Many people are aware of how dire our situation is, and it is because of this very fact that many feel powerless and, in turn, choose inaction. I empathize greatly with this sentiment. Why dedicate my entire life towards trying to prevent a future I have no control in? Our world is walking down a path of destruction. What can I – a simple kid with big ideas and no one to tell them to – do when the problems are as grand as I know them to be?

Almost every time I open my laptop or take out a pencil to begin yet another environmental article pleading people to take action, I ask myself these very questions. But it is something I almost accidentally learned from writing this very article you are reading that keeps me typing. 

And it is something I, like many of those around me, have forgotten: hope.

When speaking with Professor Yoreh and Rabbi Bernstein, I was alarmed by their – what I, at the time, believed to be unfounded – hopefulness about their work and the impact it was making. A sentiment seemingly nonexistent within the current climate conversation, both Professor Yoreh and Rabbi Bernstein projected hope based on the very texts we were speaking of.
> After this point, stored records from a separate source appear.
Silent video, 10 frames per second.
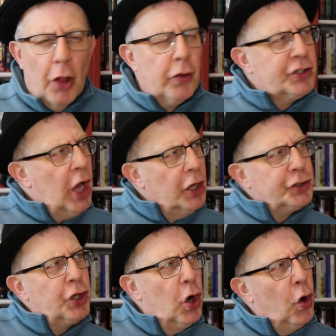There's
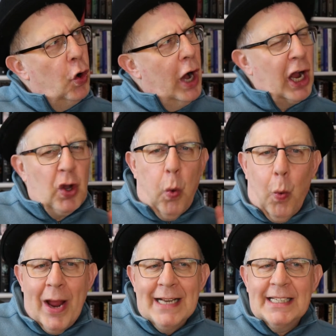also a
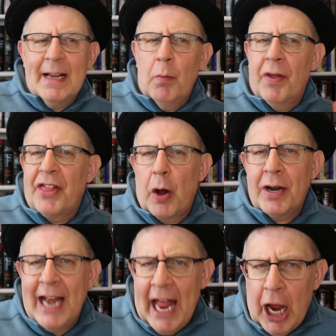queendom without
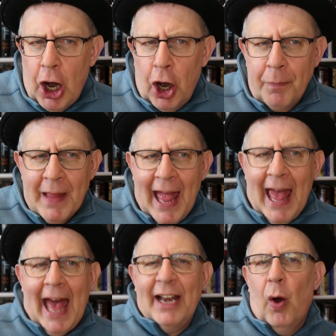an heir,
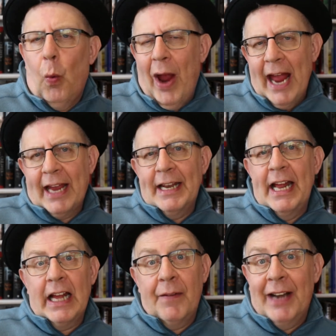an
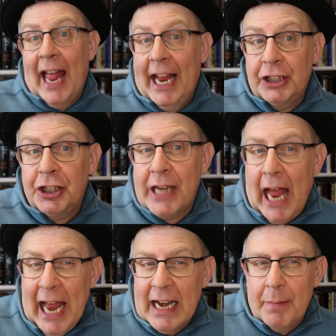awakening of an ancient
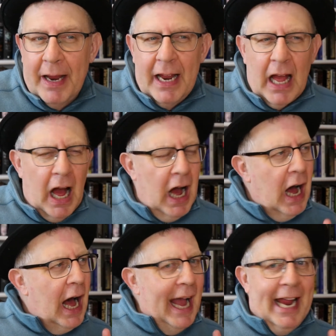enemy,
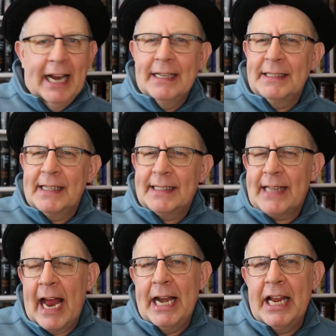a hidden
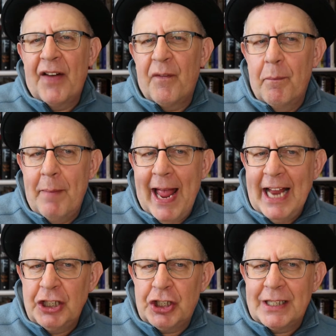society of
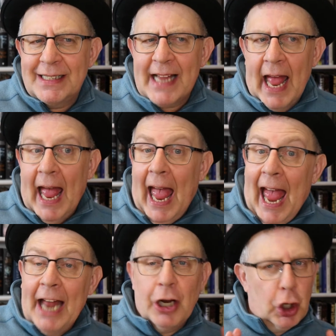mages,
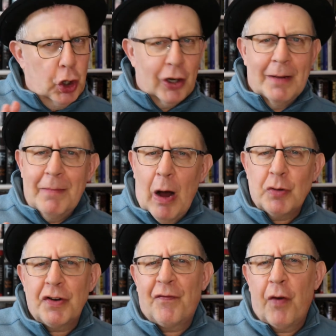and a good
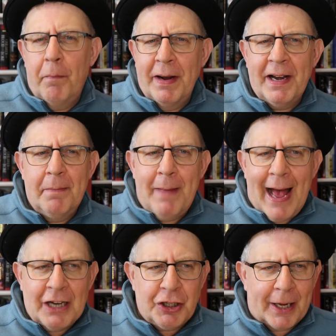amount of forbidden
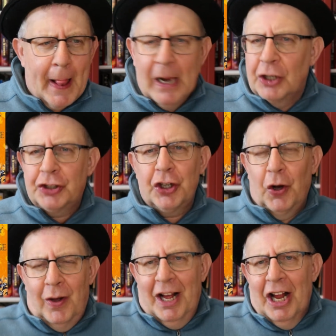magic.
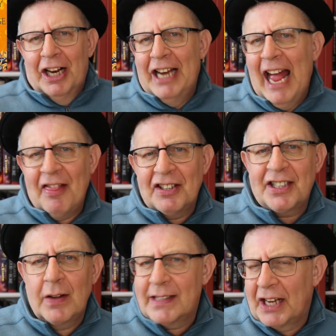So, yeah, this
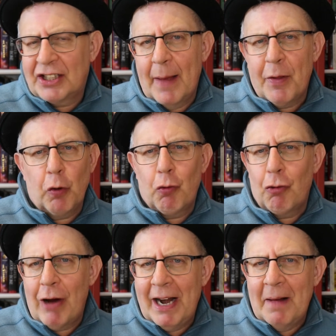sounds like something
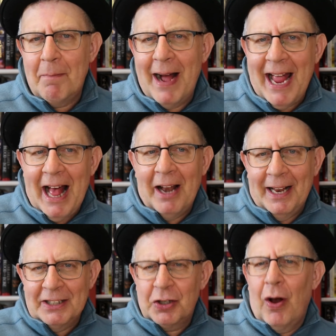right up my
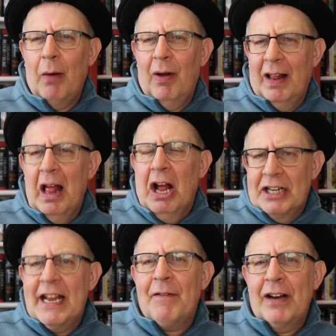alley. So I will
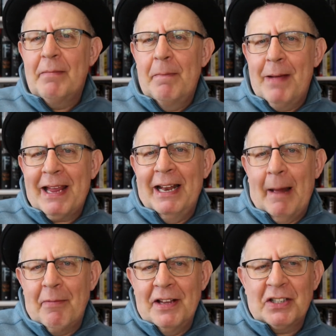definitely be picking
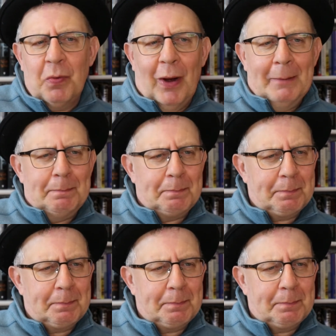up this one.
And it was alongside this hope that they were able to shape communities, write books, and create an impact.

Before writing this article, nothing much more than denial kept my professional motivations going. But now, armed with the pathos of hope, whether that be through Jewish traditional texts or other sources, I no longer face climate change with the popular held beliefs of planetary doom instilled through a constant bombardment of negative signs. Instead, even if it requires a little naivety, it is with hope that I am able to find the motivation to take even the smallest of steps towards global betterment.
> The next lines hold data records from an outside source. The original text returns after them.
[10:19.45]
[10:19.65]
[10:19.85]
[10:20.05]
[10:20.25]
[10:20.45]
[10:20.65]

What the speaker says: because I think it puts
Both Rabbi Bernstein and Professor Yoreh believe that it is only with that hope that true change can happen. Judaism and the texts it uses as a guiding light might not perfectly fit into how we see environmentalism today. But what it does provide is a foundation of ethics, debates, and stories that Jewish environmental activists and organizations can leverage as tools of sentiment to create hope within people. It is believed that with this hope, collective action will gain enough traction to bond people together and create positive change.

And though I am still aware of our dire situations, I too hold on to a little hope, as without it, change can never happen.

Seth Pollak (he/him) is a 2023 graduate from York University in Toronto, Canada with a degree in Environmental Studies where learned about climate change and its impact on international communities. Since then, he has begun a career in environmental journalism, bringing him to places like California, Paris, and India.